The American Chemistry Council (ACC) has acknowledged that fossil fuel giants, like Exxon and Shell Chemical, have invested more than $180 billion into the creation of plastic facilities.

The rise in shale gas exploration has led to a price drop of natural gas liquids, which are used to make plastics. This has caused companies to begin more than 300 plastics production projects since 2010. These new “cracking” facilities will produce raw material for everyday plastics, like bottles, trays and cartons.

This enormous investment in manufacturing plants by fossil fuel companies will increase plastic production by a whopping 40%.

“There has been a revolution in the U.S. with the shale gas technologies, with the fracking, the horizontal drilling.
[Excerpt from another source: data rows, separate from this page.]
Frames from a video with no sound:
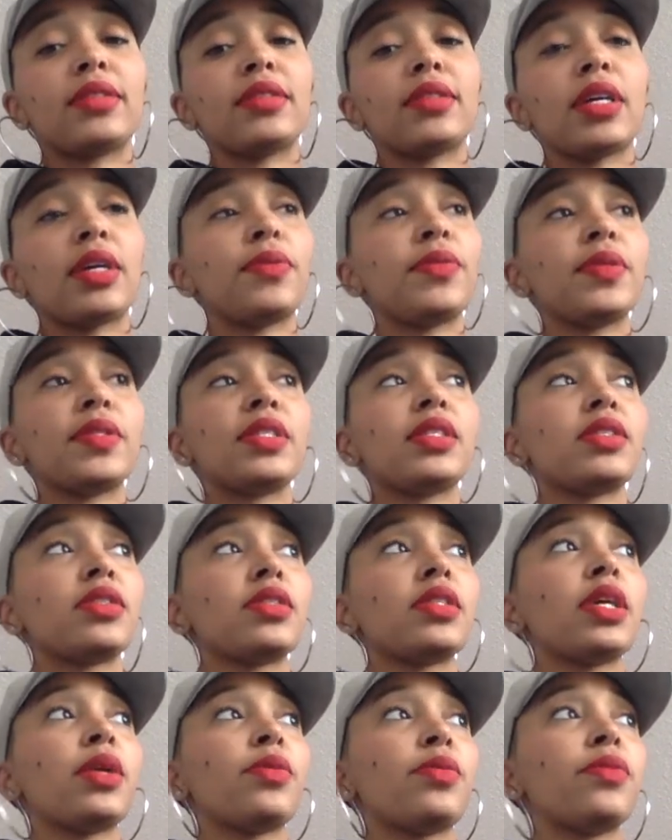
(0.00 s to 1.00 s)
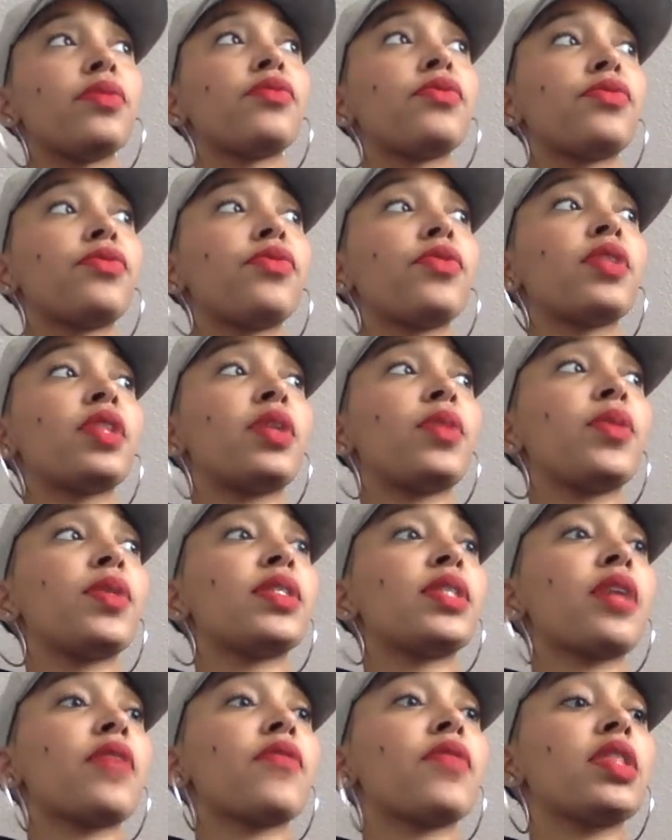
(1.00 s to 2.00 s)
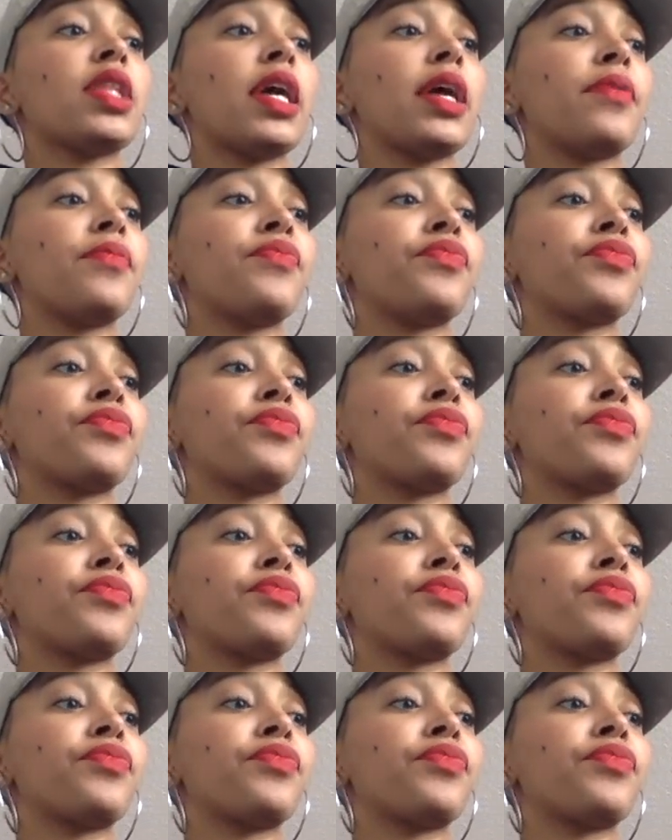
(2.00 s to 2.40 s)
It really was everything.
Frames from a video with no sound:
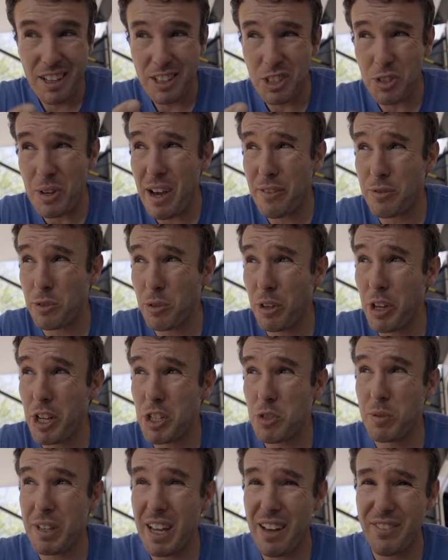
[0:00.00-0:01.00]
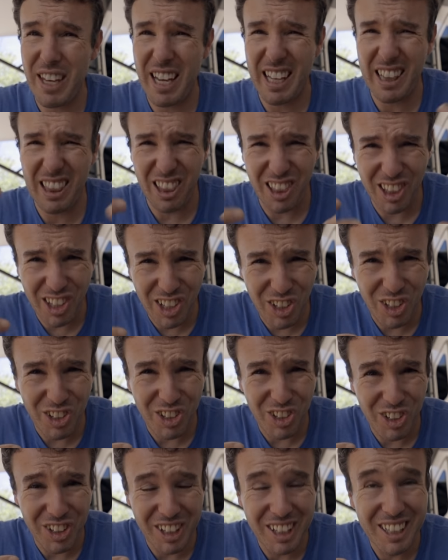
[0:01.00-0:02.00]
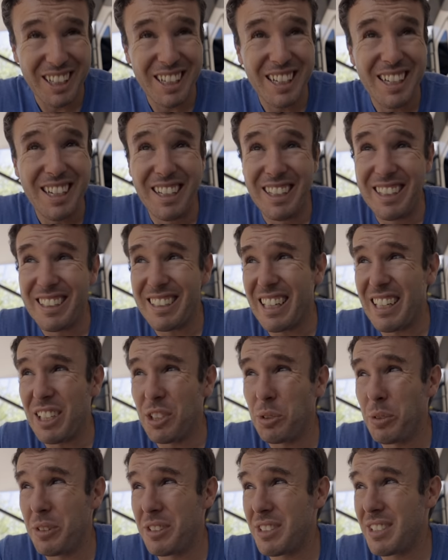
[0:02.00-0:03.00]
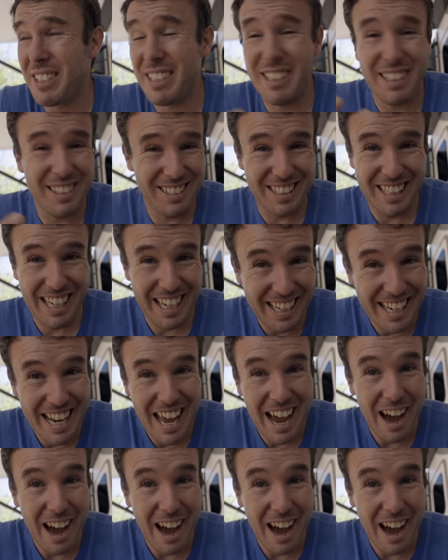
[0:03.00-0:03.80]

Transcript: to after lunch when you have that lull kind of doing just getting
The cost of our raw material base has gone down by roughly two thirds,” says Kevin Swift, chief economist at the ACC.

The industry’s drive to create a plastic boom is very bad news for the planet.

Environmental protection advocates warn that a plastics boom could lead to a permanent state of pollution. Especially endangered are the world’s oceans, where there is already a danger of there being more plastic than fish by year 2050.
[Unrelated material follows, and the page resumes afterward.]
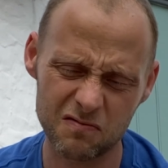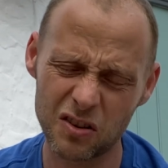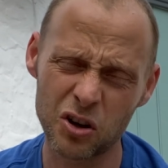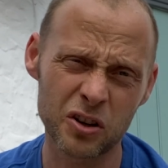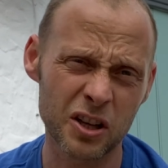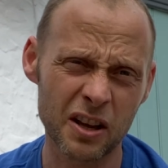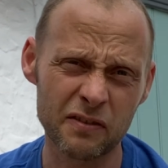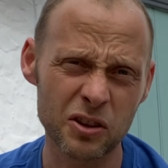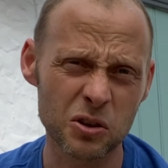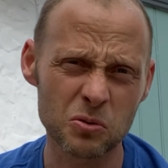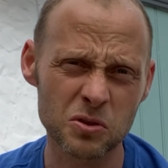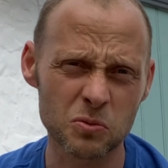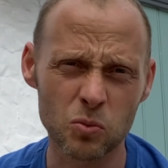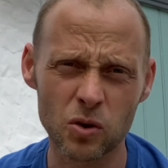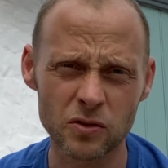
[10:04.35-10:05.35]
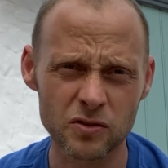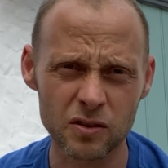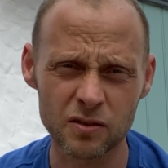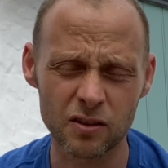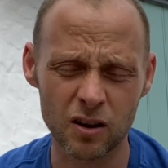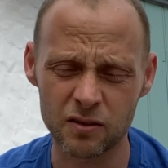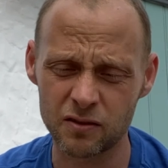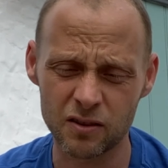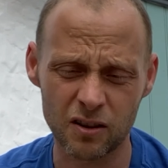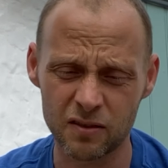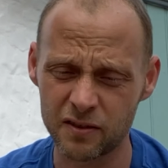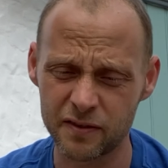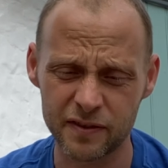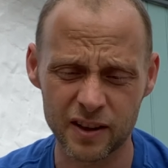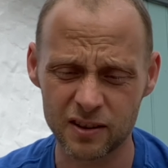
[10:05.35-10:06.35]
only ever used them once on
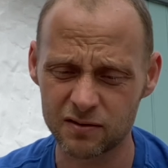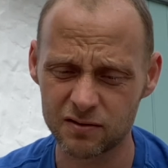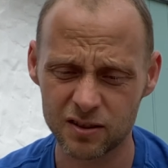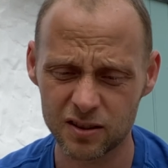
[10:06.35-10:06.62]
the fell.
“We could be locking in decades of expanded plastics production at precisely the time the world is realizing we should use far less of it,” says Carroll Muffett, president of the Center for International Environmental Law (CEIL).

Muffet explains, “Around 99 percent of the feedstock for plastics is fossil fuels, so we are looking at the same companies … that have helped create the climate crisis. There is a deep and pervasive relationship between oil and gas companies and plastics.”
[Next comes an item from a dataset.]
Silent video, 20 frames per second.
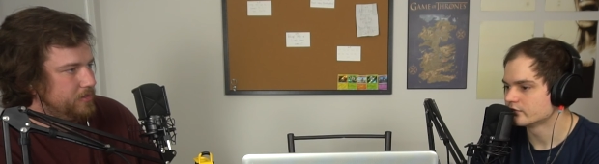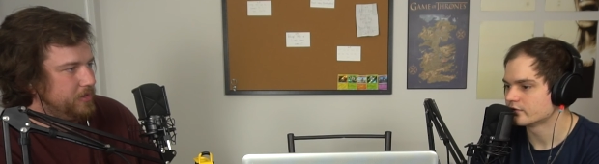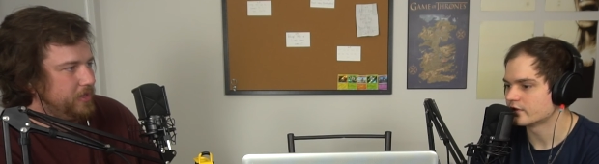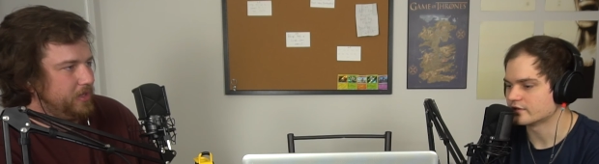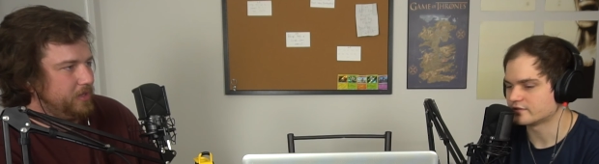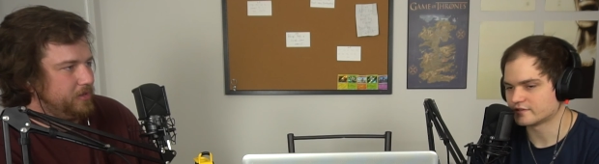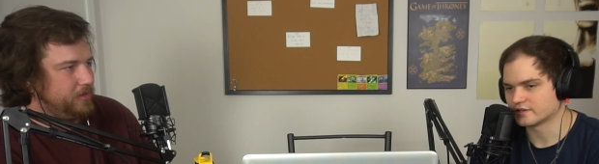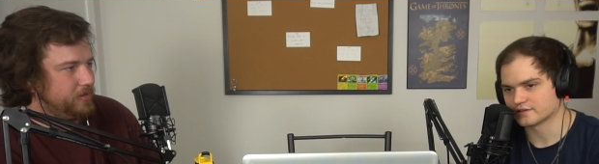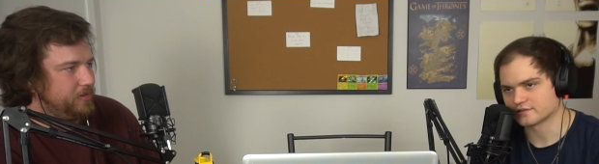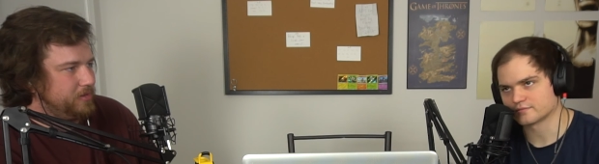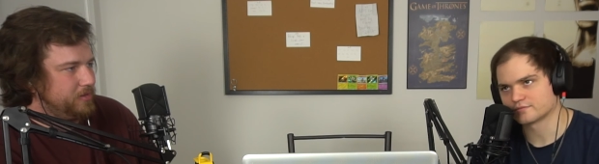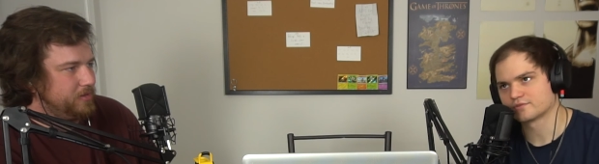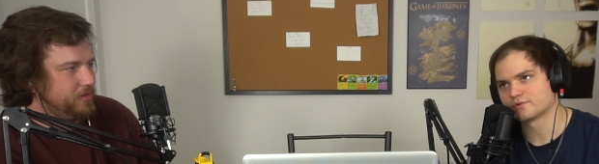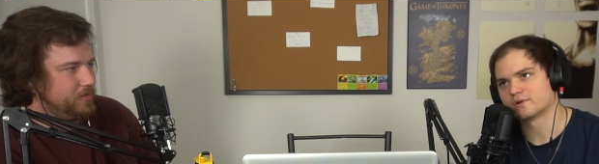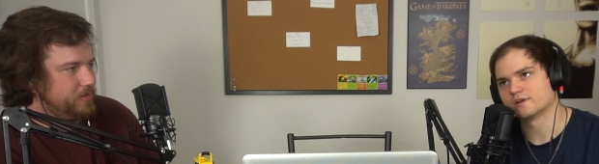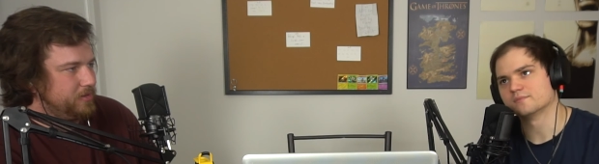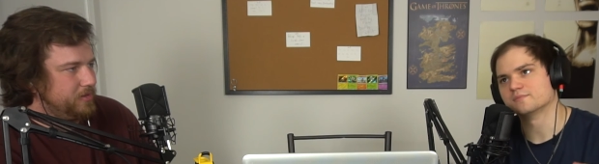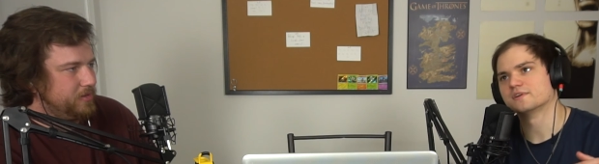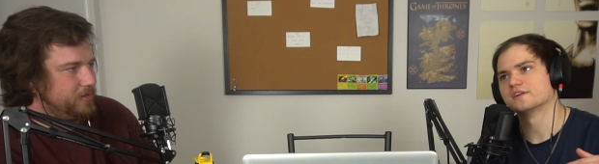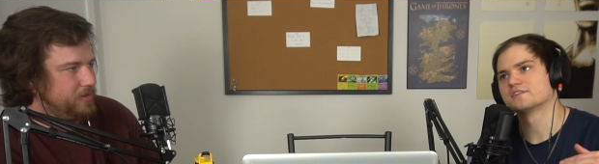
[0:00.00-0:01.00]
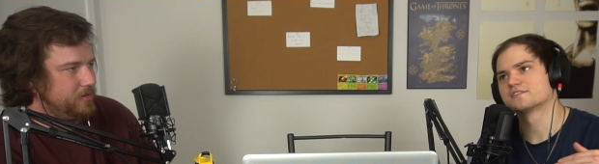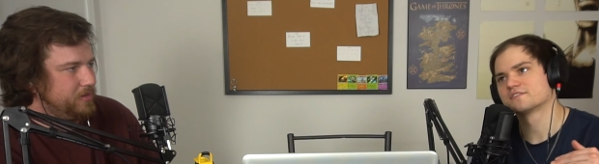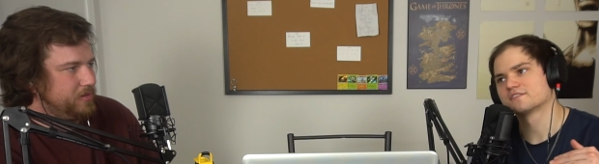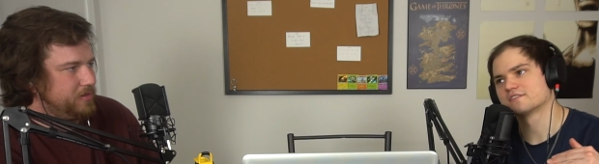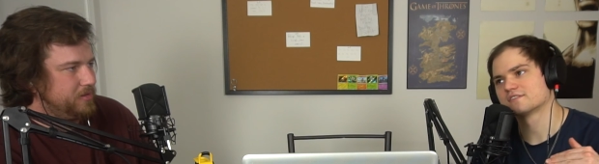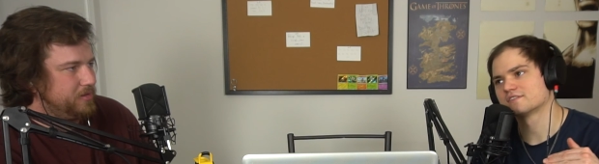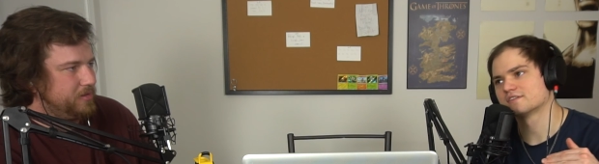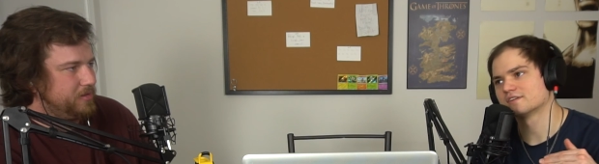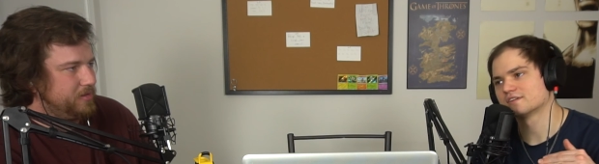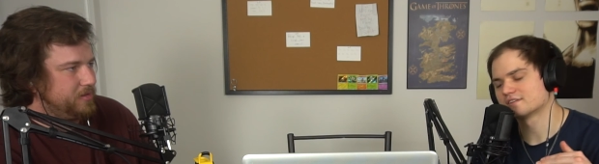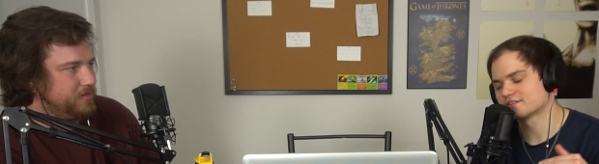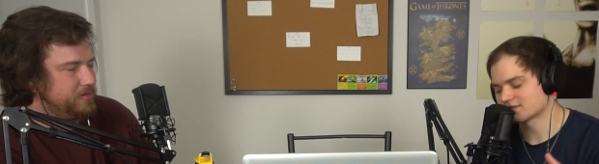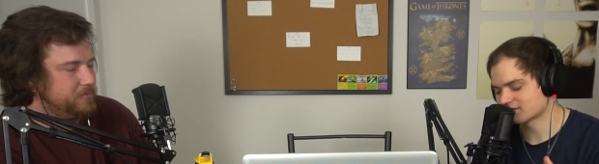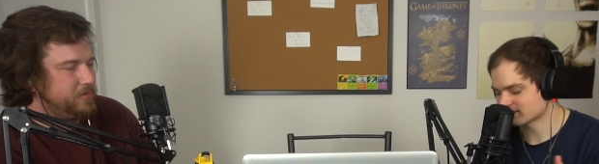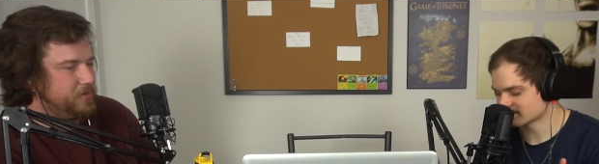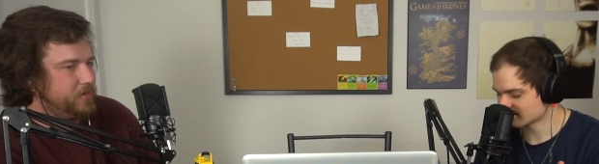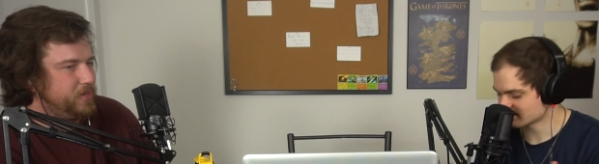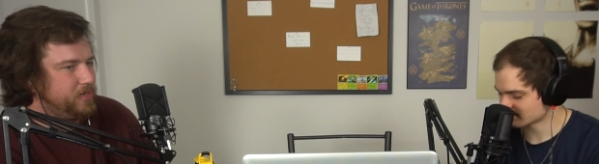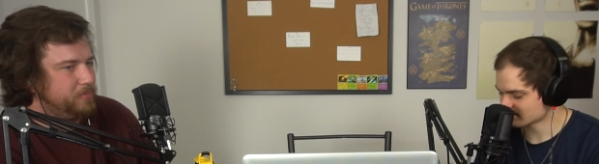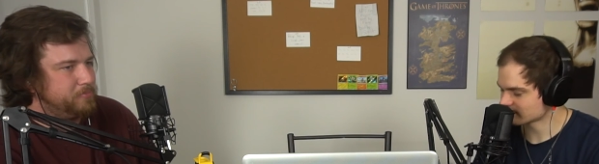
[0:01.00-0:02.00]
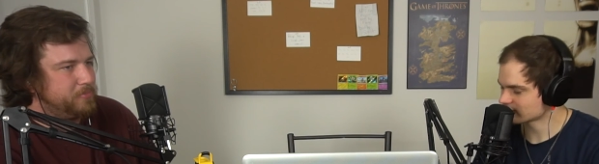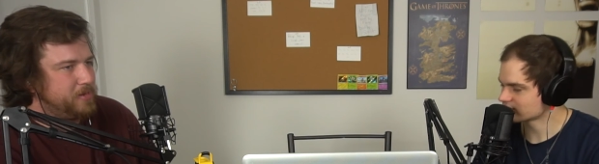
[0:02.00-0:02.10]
Speaker 1: yeah. that takes up 20 minutes of the thing. I mean, you had a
“We are already producing more disposable plastic than we can deal with, more in the last decade than in the entire twentieth century, and millions of tonnes of it are ending up in our oceans,” says Louise Edge, Greenpeace U.K.’s senior oceans campaigner.

This year has been a rude awakening for many regarding the level of plastics in our oceans. Earlier this year, scientists warned of near permanent contamination of the planet, and earlier this month U.K. environment secretary said reducing plastic pollution was a key focus.

This isn’t stopping fossil fuel companies. “In the U.S., fossil fuel and petrochemical companies are investing hundreds of billions of dollars to expand plastic production capacity… All this buildout, if allowed to proceed, will flood the global market with even more disposable, unmanageable plastic for decades to come,” says Steven Feit from the Centre for Environmental International Law.

“The link between the shale gas boom in the United States and the ongoing – and accelerating – global plastics crisis cannot be ignored.”